How does the expungement process work in Illinois?
How is the Illinois Bill different from other states who have also legalized cannabis?

Illinois is the first state to create a commercial recreational marijuana industry through the legislature rather than by voter initiative.

How many dispensaries will open on January 1st 2020?

As of Deceber 2019, 32 dispensaries have been scheduled to open around the state, 9 of which are in Chicago. Note, the dispensaries that are opening have previously held a license to sell medical cannabis (marijuana).

How will it be taxed?

"There is a graduated tax set up for recreational marijuana in Illinois:

Cannabis-infused products with less than 35% THC will be taxed at 10% of the purchase price; Cannabis-infused products with more than 35% THC will be taxed at 20% of the purchase price; Cannabis with more than 35% THC will be taxed at 25% of the purchase price
Medical marijuana is exempted from these taxes. Individual municipalities can also levy additional taxes on recreational marijuana if they choose to, in .25% increments not exceeding 3.75% in unincorporated areas of a county, .75% in a municipality located in a non-home rule county, and 3% in municipalities located in home rule counties."


What are the possession or purchase limits?

Starting January 1, 2020, adults 21 and older may possess/purchase cannabis products in licensed stores. Possession is limited to 30 grams of raw cannabis;Cannabis-infused product or products containing no more than 500 mg of THC; and 5 grams of cannabis product in concentrated form. Non-residents may purchase or possess half of those amounts.

What is the legal age to purchase or possess cannabis?


Where will this new cannabis come from on January 1?

The cannabis that will be available for sale starting January 1, will be from dispensaries that were/are also medical cannabis dispensaries. The product that they will sell will therefore be vetted my the medical industry. A round of licenses will be handed out between March to May 2020. After which market demand and disparity studies will be conducted before approval of more licenses in 2021. There will be state level regulatory labs and agencies in place to test products that enter the market.
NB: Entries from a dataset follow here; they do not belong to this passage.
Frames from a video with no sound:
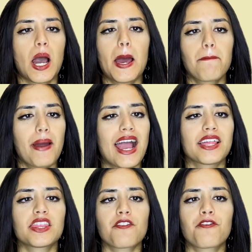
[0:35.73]

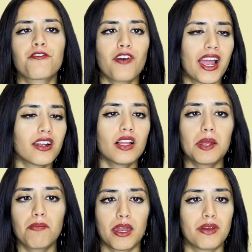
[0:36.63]
unpack the final
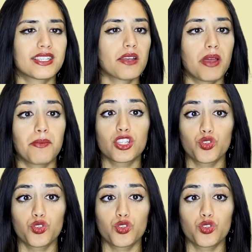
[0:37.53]
amendments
Will cannabis be sold in every community in Illinois?

No, some communities have chosen to restrict or ban sales of cannabis irrespective of statewide legalization.

Revenue Distribution

After covering the costs of administration and expungement, the remaining funds will be distributed as follows:

2%: to public education and safety campaigns (DHS drug treatment fund)

8%: to the Local Government Distributive Fund, for prevention and training for law enforcement

25%: to the Recover, Reinvest, and Renew (3R) Program

20%: to mental health services and substance abuse programs (DHS community service fund)

10%: to pay unpaid bills

35%: to the General Revenue Fund

licensing timeline

There are strict regulations on WHO gets to apply for a license in the cannabis industry, WHEN they get to apply, and HOW long their license lasts.
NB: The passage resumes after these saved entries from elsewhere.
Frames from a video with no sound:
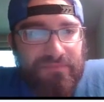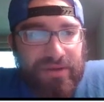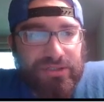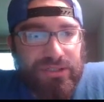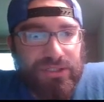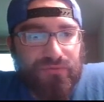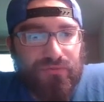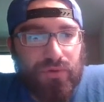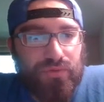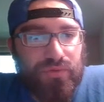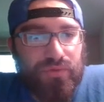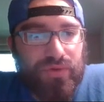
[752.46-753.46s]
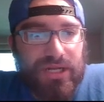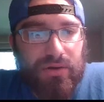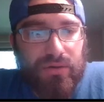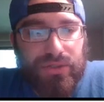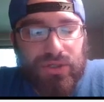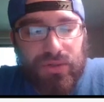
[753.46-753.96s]
before. The reason I always
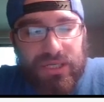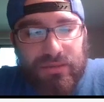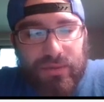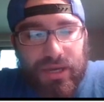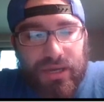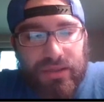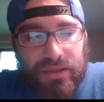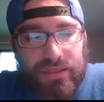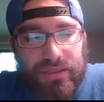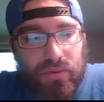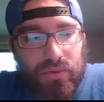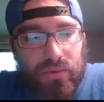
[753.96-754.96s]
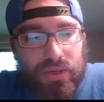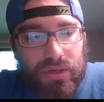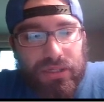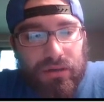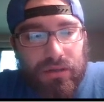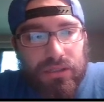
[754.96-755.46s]
go to eBay, though, is
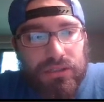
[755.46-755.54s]
because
Note: On January 1, only existing medical cannabis cultivators and dispensaries will cultivate and provide to adult consumers until additional licensees can apply and get approved.
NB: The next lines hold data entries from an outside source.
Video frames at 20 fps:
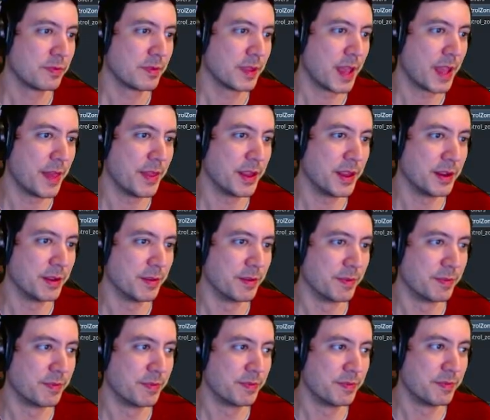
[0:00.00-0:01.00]
And
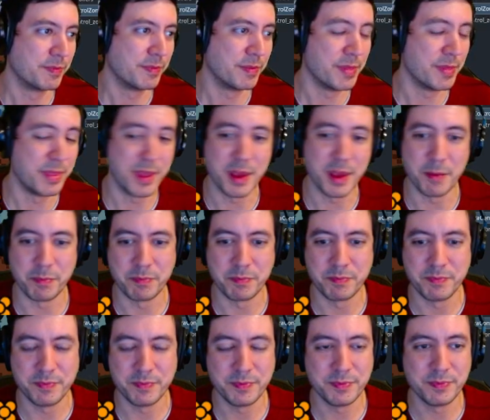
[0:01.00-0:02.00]
then
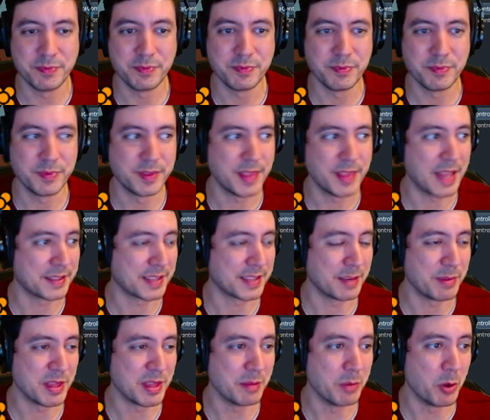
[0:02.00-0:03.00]
that's going
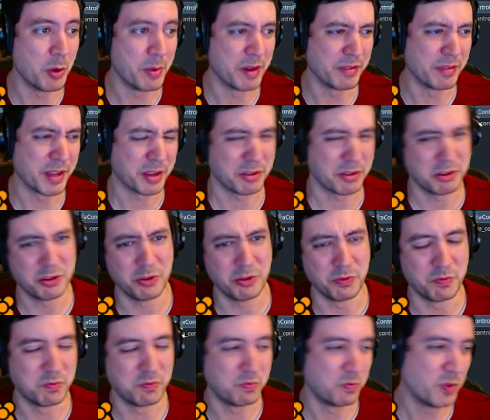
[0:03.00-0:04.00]
to be the moment of like, oh,
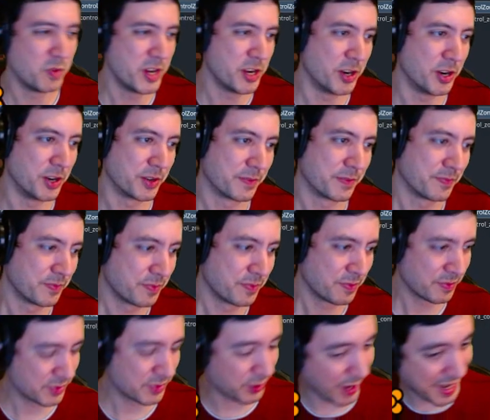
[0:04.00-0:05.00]
weird.
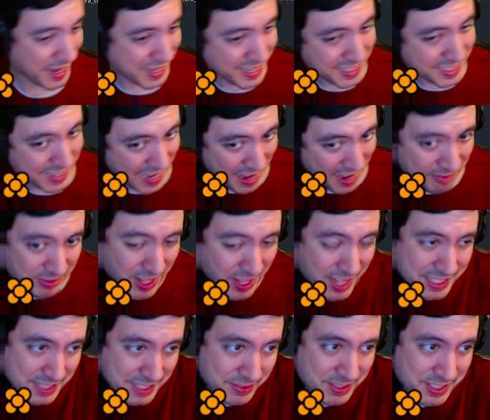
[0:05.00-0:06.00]
So I need to have
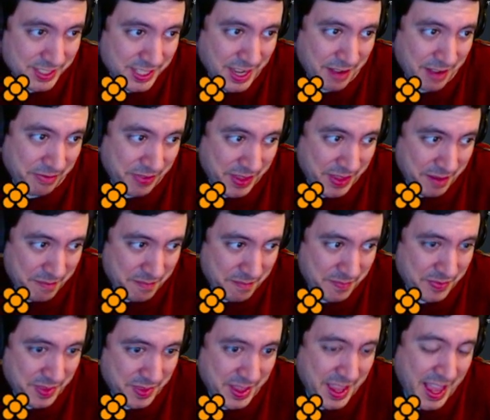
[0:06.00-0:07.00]
lots of stuff that
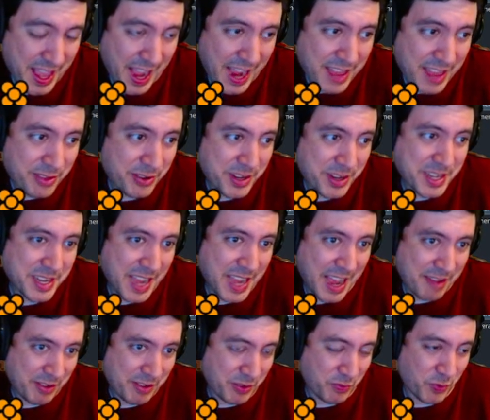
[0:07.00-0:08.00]
I either need to
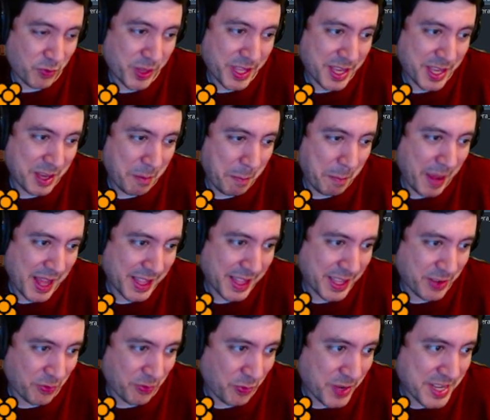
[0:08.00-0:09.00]
have a really
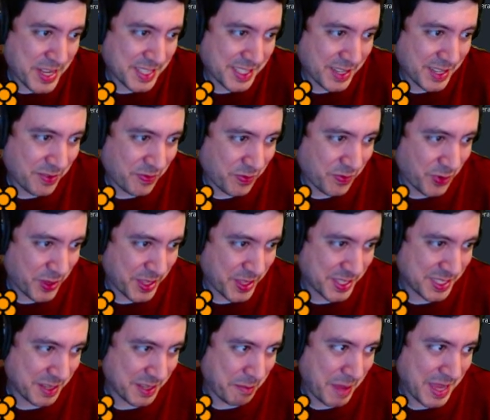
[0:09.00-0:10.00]
compelling reason for
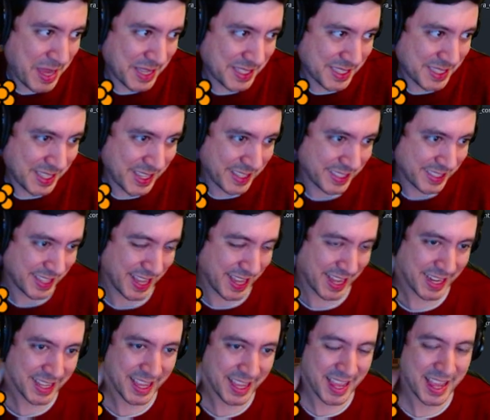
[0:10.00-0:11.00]
this to make sense
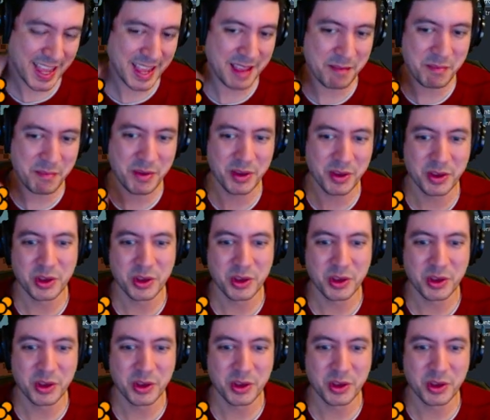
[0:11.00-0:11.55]
in-game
1/2020: Retail sales begin issued

5/2020: New licenses issued

6/2020: Disparity & Availability study results are due

3/2021: Study results are due

4/2021: All EA licenses expire

12/2021: New licenses are issued

Programs under the legalization bill

Read The Bill
R3: Restore, Reinvest, Renew

Expungement laws, Social Equity, 24 member advisory panel on public health impacts of legalization.

Social Equity

Benefit areas that were disproportionately affected by the “war on drugs” policies (through expungement, business support, financial resources for start-ups, and community resources)

Cannabis Business Development Fund

Created in the state treasury: Low interest rate loans, grants, compensations, research, outreach, job training for social equity applicants.

Job Training Program

By the Dept of Agriculture and Illinois Community College Board 4 year pilot program— 8 community colleges can apply to participate to include “plant handling” in college curriculum.